Last Chance U is one of Netflix’s most acclaimed documentary programs. For its first five seasons, it covered junior college football, embedding with a different team each year as they played their season and giving an incredibly intimate look at the trials and tribulations of the coaches and players, many of whom are trying to use sports as a pathway out of poverty. The new season moves from football to basketball, following the East Los Angeles College Huskies as they try to win the state JUCO title. You don’t have to be a sports fan to care about the personalities you’ll meet on the show; if you loved Cheer you might want to check out Last Chance U, as it hails from the same director and producer, Greg Whiteley.

Operation Varsity Blues: The College Admissions Scandal

March 17

The college-admissions bribery scandal was one of the most riveting news stories of 2019, because it laid bare the different rules America’s wealthy elite get to play by, with celebrities Felicity Huffman and Aunt Becky from Full House as its face. This documentary film takes a deep dive into the federal investigation that exposed how rich parents paid William Rick Singer large sums of money to bribe, cheat, and forge his way to getting their kids admitted to top universities. It’s directed by Chris Smith, who between this and his hit 2019 Fyre Festival documentary Fyre has become Netflix’s foremost chronicler of rich-people schadenfreude. Matthew Modine plays Singer in reenactments based on FBI wiretaps of calls between the fraudster and his clients.

Sky Rojo

March 19 | Trailer

This new crime thriller series comes from Money Heist creator Álex Pina, Netflix’s top international TV producer, and his top writer Esther Martínez Lobato. It hopes to be as addicting as that Spanish sensation. The series follows three sex workers on the run from their pimp and his henchmen in Madrid and the Canary Islands. If it’s anything like Money Heist or Pina’s other Netflix series White Lines, it will be impossible to avoid bingeing once you start it. Making the binge even easier is the fact that the season is just eight 25-minute episodes.

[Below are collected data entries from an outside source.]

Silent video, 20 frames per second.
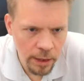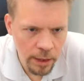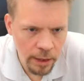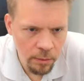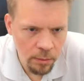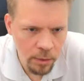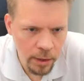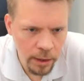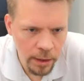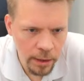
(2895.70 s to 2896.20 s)

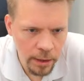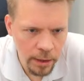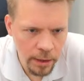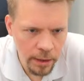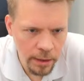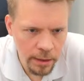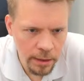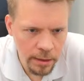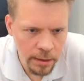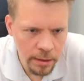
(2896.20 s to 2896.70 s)
Why
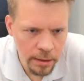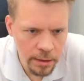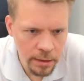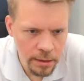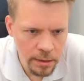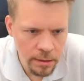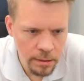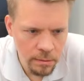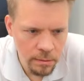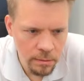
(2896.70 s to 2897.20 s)
I did
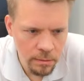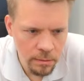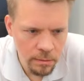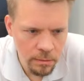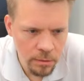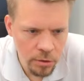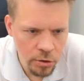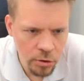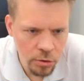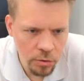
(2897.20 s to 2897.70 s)
this?
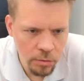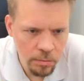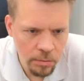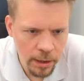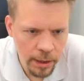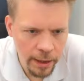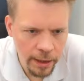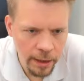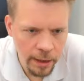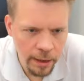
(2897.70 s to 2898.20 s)
Should
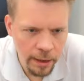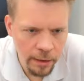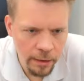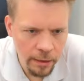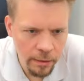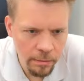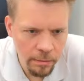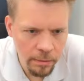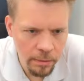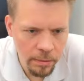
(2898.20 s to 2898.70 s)
play
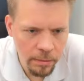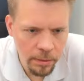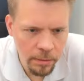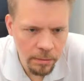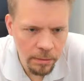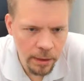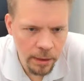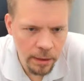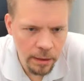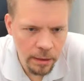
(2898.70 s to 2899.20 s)
here
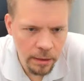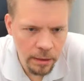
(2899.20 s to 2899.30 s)
probably.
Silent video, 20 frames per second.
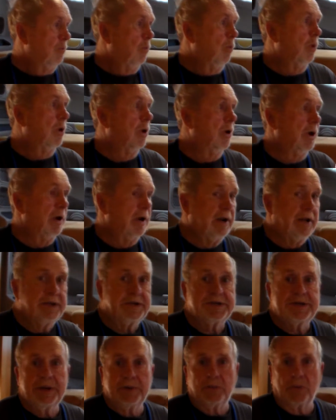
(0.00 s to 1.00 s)
We're going to
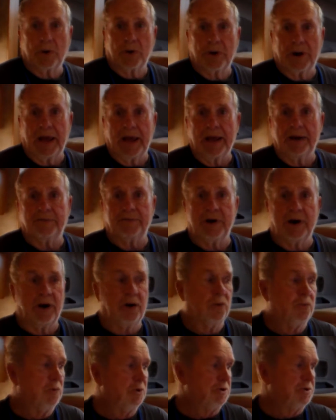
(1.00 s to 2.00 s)
list it. We're going to have a
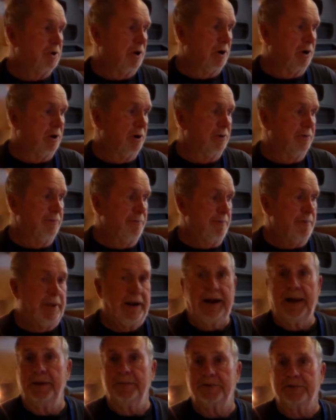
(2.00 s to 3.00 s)
low reserve.
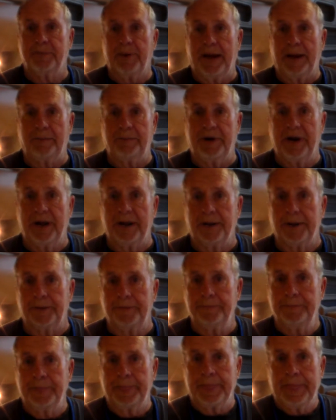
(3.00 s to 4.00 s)
My name's Bob
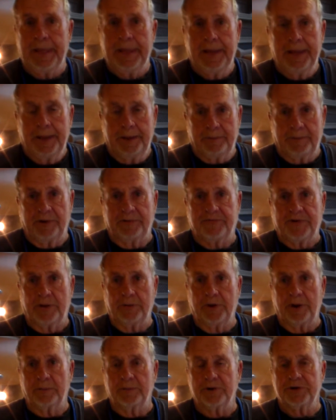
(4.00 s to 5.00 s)
Dale. My
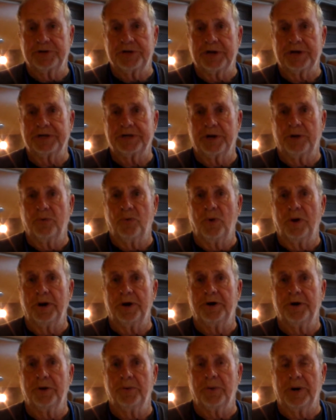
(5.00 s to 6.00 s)
phone number is
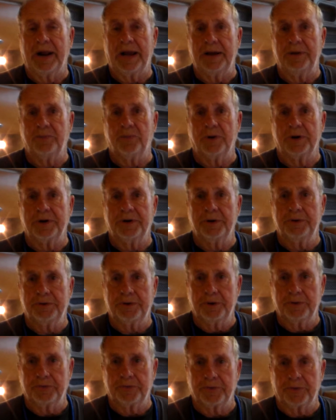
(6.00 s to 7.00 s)

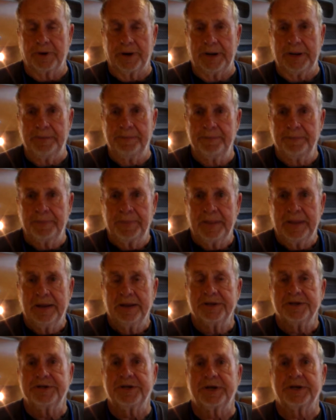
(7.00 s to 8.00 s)
601-218-1223.
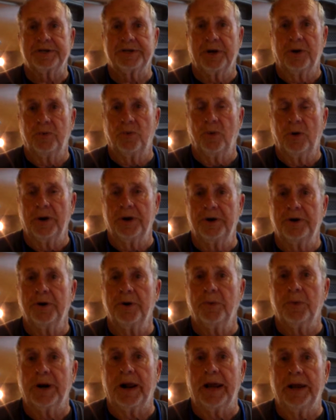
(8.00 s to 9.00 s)

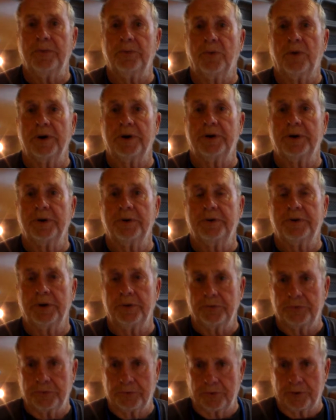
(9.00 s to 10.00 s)

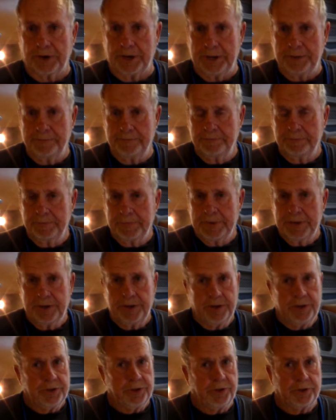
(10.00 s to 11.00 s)
601-218-1223.
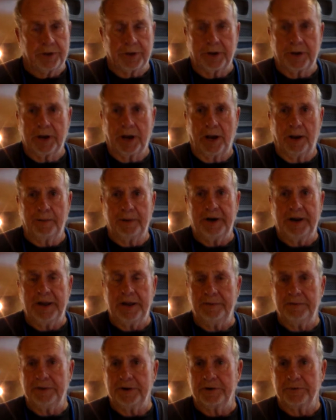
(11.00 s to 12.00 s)
You can call me in the
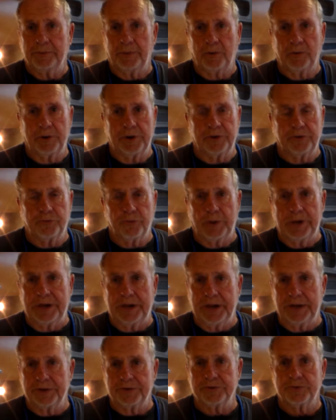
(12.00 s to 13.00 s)
evenings, mornings,
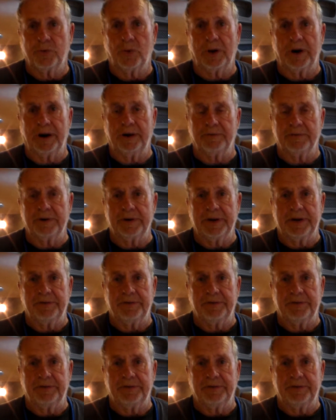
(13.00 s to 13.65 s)
weekends, or whatever.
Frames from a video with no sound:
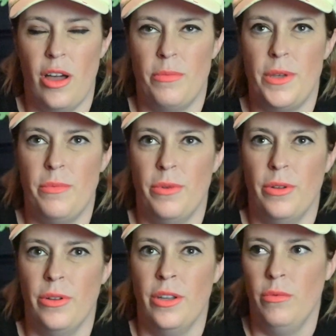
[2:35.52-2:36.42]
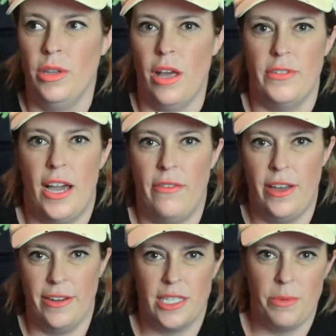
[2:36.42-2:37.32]
lot of people would love to have
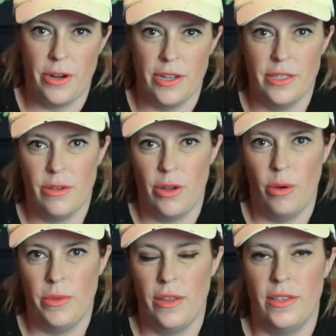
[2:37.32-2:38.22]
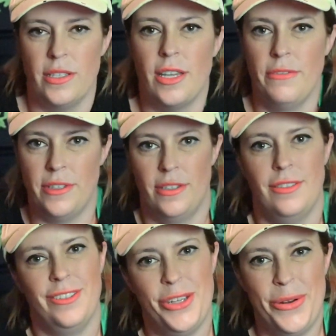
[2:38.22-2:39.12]
that experience. So I hope that this
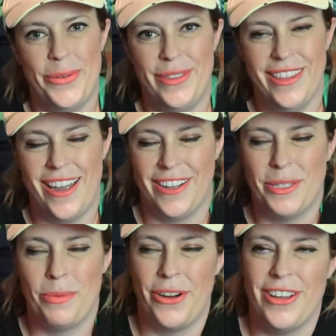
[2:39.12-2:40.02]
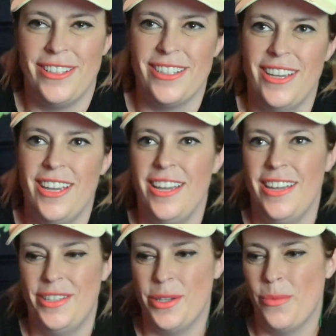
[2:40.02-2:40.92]
gives, you know, that experience
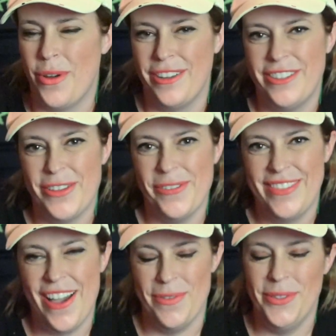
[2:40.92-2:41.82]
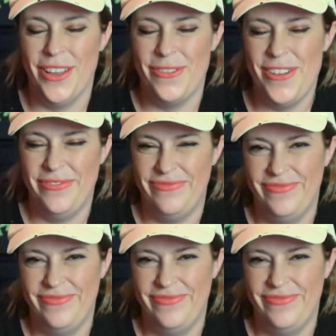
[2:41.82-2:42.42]
in some ways. So yeah, it's a lot of fun.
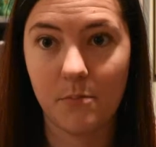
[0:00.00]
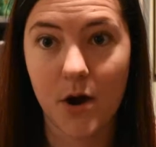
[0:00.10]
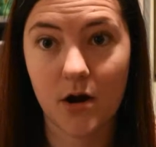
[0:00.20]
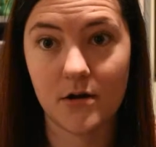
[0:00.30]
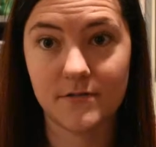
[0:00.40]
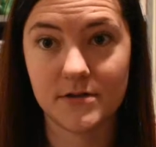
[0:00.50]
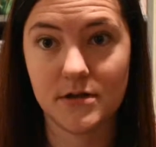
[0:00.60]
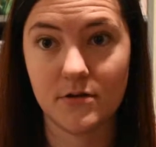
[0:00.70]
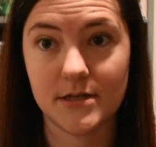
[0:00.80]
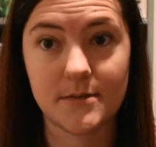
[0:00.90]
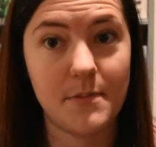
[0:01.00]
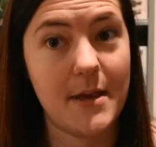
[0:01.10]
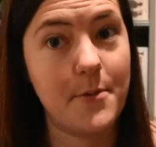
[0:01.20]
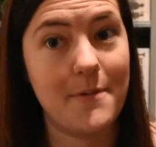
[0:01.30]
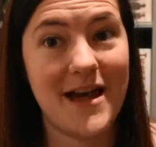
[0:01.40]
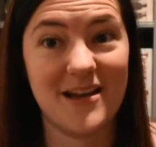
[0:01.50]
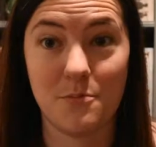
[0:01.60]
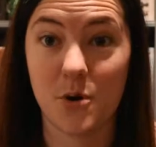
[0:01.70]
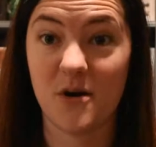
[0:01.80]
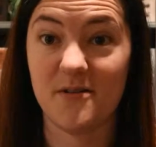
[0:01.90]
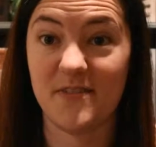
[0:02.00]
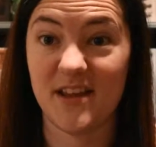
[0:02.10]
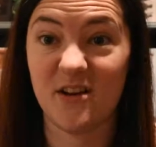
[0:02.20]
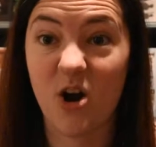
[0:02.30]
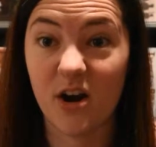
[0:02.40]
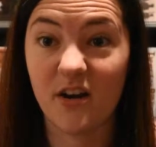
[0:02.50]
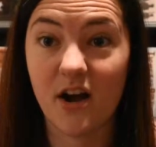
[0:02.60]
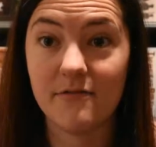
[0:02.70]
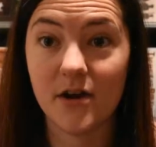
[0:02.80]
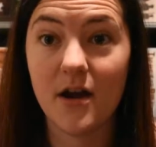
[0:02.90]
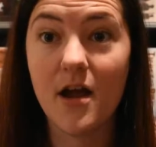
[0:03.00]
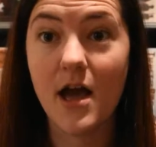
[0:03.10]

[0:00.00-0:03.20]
part of a series in paperback and part of it in hardcover.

We love a half-hour drama!

Bad Trip

March 26 | Trailer

This is a comedy film in the vein of Borat or Bad Grandpa, where there’s a narrative thread linking hidden-camera pranks together (Bad Grandpa and Jackass’ Jeff Tremaine is an executive producer). It stars anarchic comedian Eric Andre and Get Out’s Lil Rel Howery as Chris and Bud, two best friends who take a road trip from Florida to New York City in a car they stole from Bud’s sister Trina (Tiffany Haddish), who escapes from jail and furiously chases after them. Along the way, they terrorize unsuspecting bystanders with deranged pranks that the actors pull off in character. One typical stunt has Chris getting his hand caught in a blender at the smoothie shop where he works, horrifying the shop’s patrons. The film was supposed to be released in theaters last spring, and actually briefly leaked on Prime Video on its original planned release date. Now it’s getting an official Netflix release.